Modified Masaoka stage and size are independent prognostic predictors in thymoma and modified Masaoka stage is superior to histopathologic classifications.

INTRODUCTION: The prognostic value of histopathologic classifications of thymoma is debated. Problematic reproducibility might cause this controversy. We studied the prognostic significance of three histopathologic classifications of thymomas after three thoracic pathologists agreed upon thymoma subtype and invasion. We also compared the outcome to established prognostic parameters. METHODS: Patients, surgically treated for thymic epithelial neoplasm at Mayo Clinic (1942-2008), were staged according to the modified Masaoka staging and the recently proposed staging by Moran.
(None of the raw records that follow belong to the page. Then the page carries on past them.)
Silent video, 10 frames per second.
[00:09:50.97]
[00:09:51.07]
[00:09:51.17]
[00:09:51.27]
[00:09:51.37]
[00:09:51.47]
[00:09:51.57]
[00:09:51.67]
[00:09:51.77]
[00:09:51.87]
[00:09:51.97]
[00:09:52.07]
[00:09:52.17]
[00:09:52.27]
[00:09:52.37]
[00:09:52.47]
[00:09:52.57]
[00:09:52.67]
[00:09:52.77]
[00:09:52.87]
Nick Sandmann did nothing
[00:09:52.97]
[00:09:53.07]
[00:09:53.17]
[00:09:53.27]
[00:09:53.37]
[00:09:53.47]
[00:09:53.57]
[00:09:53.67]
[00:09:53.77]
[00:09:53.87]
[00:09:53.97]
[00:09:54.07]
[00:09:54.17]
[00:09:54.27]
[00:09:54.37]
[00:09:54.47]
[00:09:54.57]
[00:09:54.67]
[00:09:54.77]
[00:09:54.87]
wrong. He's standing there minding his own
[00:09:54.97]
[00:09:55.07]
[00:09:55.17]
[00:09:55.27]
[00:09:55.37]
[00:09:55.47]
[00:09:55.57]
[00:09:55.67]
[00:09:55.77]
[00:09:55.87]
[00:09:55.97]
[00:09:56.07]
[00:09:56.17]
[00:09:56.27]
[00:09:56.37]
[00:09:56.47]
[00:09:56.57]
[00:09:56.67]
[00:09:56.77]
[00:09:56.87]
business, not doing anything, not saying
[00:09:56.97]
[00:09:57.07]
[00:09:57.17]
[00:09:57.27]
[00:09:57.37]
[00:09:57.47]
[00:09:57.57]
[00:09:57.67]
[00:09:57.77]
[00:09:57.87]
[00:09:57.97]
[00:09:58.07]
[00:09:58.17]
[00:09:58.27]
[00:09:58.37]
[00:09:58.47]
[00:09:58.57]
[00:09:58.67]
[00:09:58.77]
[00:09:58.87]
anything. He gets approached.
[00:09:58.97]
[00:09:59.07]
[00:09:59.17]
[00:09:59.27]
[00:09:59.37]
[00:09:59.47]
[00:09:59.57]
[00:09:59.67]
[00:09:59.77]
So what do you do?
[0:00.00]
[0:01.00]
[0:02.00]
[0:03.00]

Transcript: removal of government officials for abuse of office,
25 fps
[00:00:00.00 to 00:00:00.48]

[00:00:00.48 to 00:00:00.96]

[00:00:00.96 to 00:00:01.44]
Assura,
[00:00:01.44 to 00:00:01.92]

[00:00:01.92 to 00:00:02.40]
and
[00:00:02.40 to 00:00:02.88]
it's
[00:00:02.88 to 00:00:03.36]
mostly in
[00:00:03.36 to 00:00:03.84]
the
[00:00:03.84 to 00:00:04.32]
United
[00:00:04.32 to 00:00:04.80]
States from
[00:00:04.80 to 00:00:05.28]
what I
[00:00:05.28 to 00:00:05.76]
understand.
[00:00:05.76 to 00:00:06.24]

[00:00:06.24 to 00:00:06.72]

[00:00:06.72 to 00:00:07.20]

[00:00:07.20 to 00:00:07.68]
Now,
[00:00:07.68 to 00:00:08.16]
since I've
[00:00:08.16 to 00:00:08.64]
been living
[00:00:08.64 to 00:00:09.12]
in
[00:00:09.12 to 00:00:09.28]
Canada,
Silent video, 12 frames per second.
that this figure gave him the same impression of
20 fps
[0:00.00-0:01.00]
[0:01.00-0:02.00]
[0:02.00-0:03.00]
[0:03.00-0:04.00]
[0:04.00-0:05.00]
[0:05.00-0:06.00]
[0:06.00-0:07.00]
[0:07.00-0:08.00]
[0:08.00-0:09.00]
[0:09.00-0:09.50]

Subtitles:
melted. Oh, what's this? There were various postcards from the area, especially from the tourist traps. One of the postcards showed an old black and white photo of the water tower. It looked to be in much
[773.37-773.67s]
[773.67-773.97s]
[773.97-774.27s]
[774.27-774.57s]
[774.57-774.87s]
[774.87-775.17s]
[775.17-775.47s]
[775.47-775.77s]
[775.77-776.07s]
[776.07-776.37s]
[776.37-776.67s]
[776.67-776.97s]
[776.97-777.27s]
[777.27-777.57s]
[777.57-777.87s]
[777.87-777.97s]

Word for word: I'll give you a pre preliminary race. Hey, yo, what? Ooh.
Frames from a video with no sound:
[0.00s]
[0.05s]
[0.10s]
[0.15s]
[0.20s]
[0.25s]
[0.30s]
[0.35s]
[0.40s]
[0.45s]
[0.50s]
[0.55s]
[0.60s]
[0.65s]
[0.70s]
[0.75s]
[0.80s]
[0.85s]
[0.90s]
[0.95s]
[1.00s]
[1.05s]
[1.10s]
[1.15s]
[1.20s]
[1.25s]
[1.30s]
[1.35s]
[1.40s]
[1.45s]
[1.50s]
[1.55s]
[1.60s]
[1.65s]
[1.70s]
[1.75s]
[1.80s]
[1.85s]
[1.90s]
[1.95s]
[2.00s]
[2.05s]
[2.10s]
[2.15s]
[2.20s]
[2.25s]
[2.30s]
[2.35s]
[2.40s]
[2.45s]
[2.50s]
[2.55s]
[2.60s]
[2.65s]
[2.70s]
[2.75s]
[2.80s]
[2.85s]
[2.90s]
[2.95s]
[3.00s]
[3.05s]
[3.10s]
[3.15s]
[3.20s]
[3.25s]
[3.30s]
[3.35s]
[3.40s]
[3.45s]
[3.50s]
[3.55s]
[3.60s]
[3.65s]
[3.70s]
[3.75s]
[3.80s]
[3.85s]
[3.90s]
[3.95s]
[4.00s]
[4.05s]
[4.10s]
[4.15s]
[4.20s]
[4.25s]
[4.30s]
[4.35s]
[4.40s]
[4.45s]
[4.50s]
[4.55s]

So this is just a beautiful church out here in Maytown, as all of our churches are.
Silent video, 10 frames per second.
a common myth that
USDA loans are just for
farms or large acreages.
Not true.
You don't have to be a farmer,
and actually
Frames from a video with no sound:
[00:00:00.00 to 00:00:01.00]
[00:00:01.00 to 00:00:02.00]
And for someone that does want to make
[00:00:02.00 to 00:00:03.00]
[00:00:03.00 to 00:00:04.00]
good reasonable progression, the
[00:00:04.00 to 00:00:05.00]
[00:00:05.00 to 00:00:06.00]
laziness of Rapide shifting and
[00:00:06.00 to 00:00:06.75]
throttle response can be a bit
Three thoracic pathologists independently classified all cases according to the World Health Organization, Bernatz, and proposed Suster and Moran classification. Only thymoma that all three pathologists diagnosed as the same histopathologic subtype and extent of invasion were included in outcome analysis. RESULTS: In 214 (proposed Suster and Moran classification), 145 (World Health Organization classification), and 120 cases (Bernatz classification), reviewers agreed upon subtype of thymoma and invasion and follow-up was available. Median follow-up time was 7.5-7.7 years (range between classifications). All histopathologic classifications were associated with overall survival (OS) and disease-free survival (p ≤ 0.0001 to p = 0.048); only Bernatz classification was independent of modified Masaoka staging associated with OS (p = 0.04). Modified Masaoka stage predicted outcome independent of all histopathologic classifications and resection status and strongly correlated with the proposed Moran stage (correlation coefficient, 0.95). Thymoma size and age were prognostic parameters for OS independent of any histopathologic classification. CONCLUSIONS: Histopathologic classifications of thymomas are associated with prognosis but are in general not independent predictors of outcome. Modified Masaoka stage and proposed Moran staging are independent prognostic parameters for thymoma and superior to histopathologic classifications.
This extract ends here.